We can look at these charges as a group as they are interlinked.
It is widely and often claimed that “smoking is the leading cause of preventable death”. By implication, presumably, not using tobacco would mean that death could be prevented. That is patently not true of course as even we non-smokers are going to die. Death simply cannot be prevented.
What could be argued is that of all the life style choices that can be made freely by individuals, smoking may result in a reduction in expected longevity, ceteris paribus, and, if measured in terms of “years of potential life lost” (YPLL), it may be one of the “most costly”. This, however, requires many more assumptions to be made and in particular a definition of how long anyone is meant to live which is an entirely subjective construct. YPLLs are often stated with respect to a reference age, for example 75, as though we all live “normalised” lives and should all live the same length of time. Clearly we do not and while smoking is one major point of difference so will be how we eat, drink, work, play and our genetic composition. The debate about what constitutes “a healthy diet” is a case in point, as everyone eats and therefore not eating “properly” will aggregate to a much greater impact on YPLLs than smoking which is undertaken only by a minority.

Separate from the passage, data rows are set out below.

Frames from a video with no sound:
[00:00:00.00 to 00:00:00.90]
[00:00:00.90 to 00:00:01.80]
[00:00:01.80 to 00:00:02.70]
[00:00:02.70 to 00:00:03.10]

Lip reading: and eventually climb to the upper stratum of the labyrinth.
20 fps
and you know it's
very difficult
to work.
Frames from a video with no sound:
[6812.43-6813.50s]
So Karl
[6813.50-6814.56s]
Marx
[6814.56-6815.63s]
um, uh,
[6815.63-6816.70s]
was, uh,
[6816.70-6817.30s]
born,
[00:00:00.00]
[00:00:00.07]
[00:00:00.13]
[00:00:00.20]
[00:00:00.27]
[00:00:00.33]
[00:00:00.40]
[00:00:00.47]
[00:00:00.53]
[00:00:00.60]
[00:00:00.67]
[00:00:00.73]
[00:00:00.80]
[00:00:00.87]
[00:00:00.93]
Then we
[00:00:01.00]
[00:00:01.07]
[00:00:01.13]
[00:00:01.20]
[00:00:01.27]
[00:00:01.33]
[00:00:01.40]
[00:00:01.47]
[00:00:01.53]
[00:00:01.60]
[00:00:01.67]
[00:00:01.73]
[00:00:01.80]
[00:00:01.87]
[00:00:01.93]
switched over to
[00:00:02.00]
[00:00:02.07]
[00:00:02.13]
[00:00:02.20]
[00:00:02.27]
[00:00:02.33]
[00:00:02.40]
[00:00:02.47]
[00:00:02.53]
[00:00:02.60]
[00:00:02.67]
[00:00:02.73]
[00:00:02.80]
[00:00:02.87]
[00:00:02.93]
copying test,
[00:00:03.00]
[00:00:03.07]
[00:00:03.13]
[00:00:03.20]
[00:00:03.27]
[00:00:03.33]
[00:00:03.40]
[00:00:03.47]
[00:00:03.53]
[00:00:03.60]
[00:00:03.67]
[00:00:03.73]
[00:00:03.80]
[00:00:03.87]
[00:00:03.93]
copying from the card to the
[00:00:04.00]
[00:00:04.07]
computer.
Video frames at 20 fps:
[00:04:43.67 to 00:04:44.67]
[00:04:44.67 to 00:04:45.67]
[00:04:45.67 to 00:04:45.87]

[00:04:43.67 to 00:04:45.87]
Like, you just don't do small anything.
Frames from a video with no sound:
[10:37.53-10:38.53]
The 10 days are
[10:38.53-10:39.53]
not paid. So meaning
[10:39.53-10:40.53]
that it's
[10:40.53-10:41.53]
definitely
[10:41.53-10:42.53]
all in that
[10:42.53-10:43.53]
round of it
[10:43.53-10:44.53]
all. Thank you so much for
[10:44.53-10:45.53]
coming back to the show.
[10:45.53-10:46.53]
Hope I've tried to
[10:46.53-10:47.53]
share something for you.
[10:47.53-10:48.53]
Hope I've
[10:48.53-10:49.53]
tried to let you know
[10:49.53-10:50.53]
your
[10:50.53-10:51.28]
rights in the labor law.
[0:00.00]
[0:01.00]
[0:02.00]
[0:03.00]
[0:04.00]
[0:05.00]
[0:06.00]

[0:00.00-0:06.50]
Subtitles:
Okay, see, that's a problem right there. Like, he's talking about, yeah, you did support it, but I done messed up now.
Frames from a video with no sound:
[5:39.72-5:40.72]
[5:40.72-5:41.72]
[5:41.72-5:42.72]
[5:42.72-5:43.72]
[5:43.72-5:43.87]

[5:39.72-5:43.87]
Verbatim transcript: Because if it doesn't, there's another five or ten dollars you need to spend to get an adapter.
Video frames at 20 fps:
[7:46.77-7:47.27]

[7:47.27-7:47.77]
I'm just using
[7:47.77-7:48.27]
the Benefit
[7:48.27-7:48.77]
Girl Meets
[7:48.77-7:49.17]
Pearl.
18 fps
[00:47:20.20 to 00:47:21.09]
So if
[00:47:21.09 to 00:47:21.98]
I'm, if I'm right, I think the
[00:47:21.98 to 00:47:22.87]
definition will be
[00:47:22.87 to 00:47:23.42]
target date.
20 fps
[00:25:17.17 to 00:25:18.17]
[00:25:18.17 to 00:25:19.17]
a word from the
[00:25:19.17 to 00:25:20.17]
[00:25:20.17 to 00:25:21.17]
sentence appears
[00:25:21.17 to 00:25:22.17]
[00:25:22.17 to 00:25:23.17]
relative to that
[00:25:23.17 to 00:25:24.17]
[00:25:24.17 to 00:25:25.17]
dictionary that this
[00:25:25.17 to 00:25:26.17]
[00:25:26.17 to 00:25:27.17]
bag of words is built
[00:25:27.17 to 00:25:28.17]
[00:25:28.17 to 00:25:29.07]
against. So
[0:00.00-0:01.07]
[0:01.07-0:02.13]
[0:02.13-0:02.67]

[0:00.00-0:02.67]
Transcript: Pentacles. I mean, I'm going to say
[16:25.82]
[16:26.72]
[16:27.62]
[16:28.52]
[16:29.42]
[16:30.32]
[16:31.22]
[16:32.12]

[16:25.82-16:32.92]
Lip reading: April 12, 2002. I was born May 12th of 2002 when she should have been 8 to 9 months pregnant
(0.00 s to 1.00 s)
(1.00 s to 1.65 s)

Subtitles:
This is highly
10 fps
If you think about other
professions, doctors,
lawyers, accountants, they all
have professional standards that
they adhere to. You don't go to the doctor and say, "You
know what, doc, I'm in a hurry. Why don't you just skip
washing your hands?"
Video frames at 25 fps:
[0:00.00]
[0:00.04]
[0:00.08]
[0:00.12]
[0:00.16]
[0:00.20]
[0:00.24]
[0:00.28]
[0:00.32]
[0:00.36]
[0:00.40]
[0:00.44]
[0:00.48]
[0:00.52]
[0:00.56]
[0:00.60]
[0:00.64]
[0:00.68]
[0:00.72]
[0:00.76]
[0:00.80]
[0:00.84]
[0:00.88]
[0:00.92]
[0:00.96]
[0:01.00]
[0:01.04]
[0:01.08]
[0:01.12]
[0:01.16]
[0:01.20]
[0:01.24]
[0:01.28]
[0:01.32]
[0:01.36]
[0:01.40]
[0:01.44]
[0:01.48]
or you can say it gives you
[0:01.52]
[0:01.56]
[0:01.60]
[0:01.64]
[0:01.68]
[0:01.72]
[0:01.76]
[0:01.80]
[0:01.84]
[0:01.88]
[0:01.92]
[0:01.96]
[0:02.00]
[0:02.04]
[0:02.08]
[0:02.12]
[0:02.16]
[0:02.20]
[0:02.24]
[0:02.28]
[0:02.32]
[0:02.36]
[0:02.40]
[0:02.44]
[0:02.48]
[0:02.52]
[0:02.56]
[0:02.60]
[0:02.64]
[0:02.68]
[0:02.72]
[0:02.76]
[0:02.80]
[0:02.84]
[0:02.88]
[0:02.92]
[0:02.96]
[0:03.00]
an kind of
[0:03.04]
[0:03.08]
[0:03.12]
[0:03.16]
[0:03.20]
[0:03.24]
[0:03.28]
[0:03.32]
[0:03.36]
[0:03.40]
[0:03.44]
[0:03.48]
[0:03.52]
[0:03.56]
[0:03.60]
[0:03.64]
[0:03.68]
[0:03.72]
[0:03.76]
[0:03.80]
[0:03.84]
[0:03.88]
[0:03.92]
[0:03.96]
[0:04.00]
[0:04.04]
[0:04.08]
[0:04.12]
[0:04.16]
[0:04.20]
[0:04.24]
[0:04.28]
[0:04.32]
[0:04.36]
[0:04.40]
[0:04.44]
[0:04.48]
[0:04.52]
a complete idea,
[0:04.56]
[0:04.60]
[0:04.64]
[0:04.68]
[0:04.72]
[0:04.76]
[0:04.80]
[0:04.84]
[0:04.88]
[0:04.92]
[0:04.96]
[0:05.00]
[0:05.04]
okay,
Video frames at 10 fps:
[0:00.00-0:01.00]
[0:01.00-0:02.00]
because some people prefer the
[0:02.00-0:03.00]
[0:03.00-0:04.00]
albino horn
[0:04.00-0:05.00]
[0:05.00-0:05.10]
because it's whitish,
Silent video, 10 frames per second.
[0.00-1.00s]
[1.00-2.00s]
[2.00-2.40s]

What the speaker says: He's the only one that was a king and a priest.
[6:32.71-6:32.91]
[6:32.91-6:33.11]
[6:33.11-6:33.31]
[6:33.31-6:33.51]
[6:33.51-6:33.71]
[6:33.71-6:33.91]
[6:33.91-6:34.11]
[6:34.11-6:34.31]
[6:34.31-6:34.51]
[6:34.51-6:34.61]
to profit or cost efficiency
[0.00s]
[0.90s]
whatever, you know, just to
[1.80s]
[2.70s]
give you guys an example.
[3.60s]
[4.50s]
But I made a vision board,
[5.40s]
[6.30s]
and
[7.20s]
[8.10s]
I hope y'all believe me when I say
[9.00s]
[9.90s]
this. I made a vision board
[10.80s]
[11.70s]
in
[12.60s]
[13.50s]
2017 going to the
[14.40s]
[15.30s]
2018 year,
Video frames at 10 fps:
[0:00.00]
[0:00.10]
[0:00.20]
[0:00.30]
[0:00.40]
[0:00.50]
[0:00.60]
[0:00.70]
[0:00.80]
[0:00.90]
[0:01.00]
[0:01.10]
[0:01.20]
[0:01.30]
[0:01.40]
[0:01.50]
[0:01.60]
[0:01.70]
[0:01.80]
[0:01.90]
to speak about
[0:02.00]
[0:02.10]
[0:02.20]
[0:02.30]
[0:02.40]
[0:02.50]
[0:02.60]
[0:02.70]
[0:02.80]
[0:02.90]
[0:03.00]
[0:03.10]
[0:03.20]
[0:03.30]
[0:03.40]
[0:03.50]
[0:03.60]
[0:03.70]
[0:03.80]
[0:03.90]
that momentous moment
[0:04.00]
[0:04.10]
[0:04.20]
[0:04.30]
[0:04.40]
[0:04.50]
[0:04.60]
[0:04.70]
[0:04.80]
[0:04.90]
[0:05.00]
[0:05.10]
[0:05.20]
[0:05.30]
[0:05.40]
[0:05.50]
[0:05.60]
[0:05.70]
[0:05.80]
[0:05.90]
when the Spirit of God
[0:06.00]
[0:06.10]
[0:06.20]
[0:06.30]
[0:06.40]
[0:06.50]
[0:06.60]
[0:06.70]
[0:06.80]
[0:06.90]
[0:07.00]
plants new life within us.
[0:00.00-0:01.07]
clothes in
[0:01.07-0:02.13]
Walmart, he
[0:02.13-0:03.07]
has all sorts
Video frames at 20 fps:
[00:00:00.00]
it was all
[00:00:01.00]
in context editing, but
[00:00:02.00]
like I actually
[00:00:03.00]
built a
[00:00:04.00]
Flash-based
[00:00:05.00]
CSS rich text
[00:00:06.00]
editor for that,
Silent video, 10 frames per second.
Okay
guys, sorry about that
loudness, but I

This concept may sound counterintuitive because “smokers die young”. Probably the disease which most would commonly associate with smoking, and where the epidemiology suggests that the risk is most elevated for smokers relative to non-smokers, would be lung cancer. According to Cancer Research UK the average age of diagnosis with lung cancer is over 70. In 2000 there were an estimated 63,000 male “smoking-related” deaths in the UK from a total of 290,000 (22%); 42,000 were in men over the age of 70. Of the estimated 51,000 female smoking-related deaths (16% of the total), 40,000 were over the age of 70. In 2014 the average age of death of men was 75.4 years, while the average age of death from lung cancer was 73.8 years, a difference of 19 months. It is normal to assume that some 80% of lung cancer cases are associated with smoking, and there is clearly a reduction in longevity, but perhaps not to the degree which might have been expected.
This raises a number of important points. There are no illnesses which are unique to smoking. Moreover the illnesses which are normally associated with smoking are typically illnesses of old age and not of youth. “The dose makes the poison” and the likelihood of illness from smoking is closely associated with duration and frequency of smoking. While it is stated that “half of all smokers will die from smoking” this is both overstated and is consistent with saying that “half of all smokers will NOT die from smoking”. The chances of developing lung cancer as a smoker are put anywhere between eight and 40 times the risks faced by non-smokers. The chance of developing lung cancer as a non-smoker is very low and so even at a high multiple of a very small risk the absolute risk of developing lung cancer as a smoker is around one in ten.
Returning to the point of what constitutes a “premature” death there is, as with addiction, no formal definition. Defining a smoking-related death as a premature death therefore makes the assumption that smoking, and smoking alone, was responsible for death. But it is readily observable that income levels, education and even where you live are also statistically significant variables. If longevity alone is your objective in life then it is best that you are rich, well educated, eat well, drink moderately, exercise and live in a nice part of the country. Even then you may not necessarily live longer, but it may well feel like you have.
Given that the basis for determining what constitutes a “smoking related” death is itself questionable, the idea that smoking will “kill a billion people over the next century” is clearly an extrapolation of poorly based assumptions. According to WHO there are currently over a billion smokers in the world. To argue that smoking will kill a billion over the next century really amounts to saying nothing other than “people alive today are unlikely to be alive 100 years from now”. This is simply, therefore, a truism.
A derivation of this argument is that “smoking kills someone every X minutes”. Taking the figures quoted above for the UK, in 2000 that would have amounted to “a smoker died every five minutes”. And a non-smoker died every minute.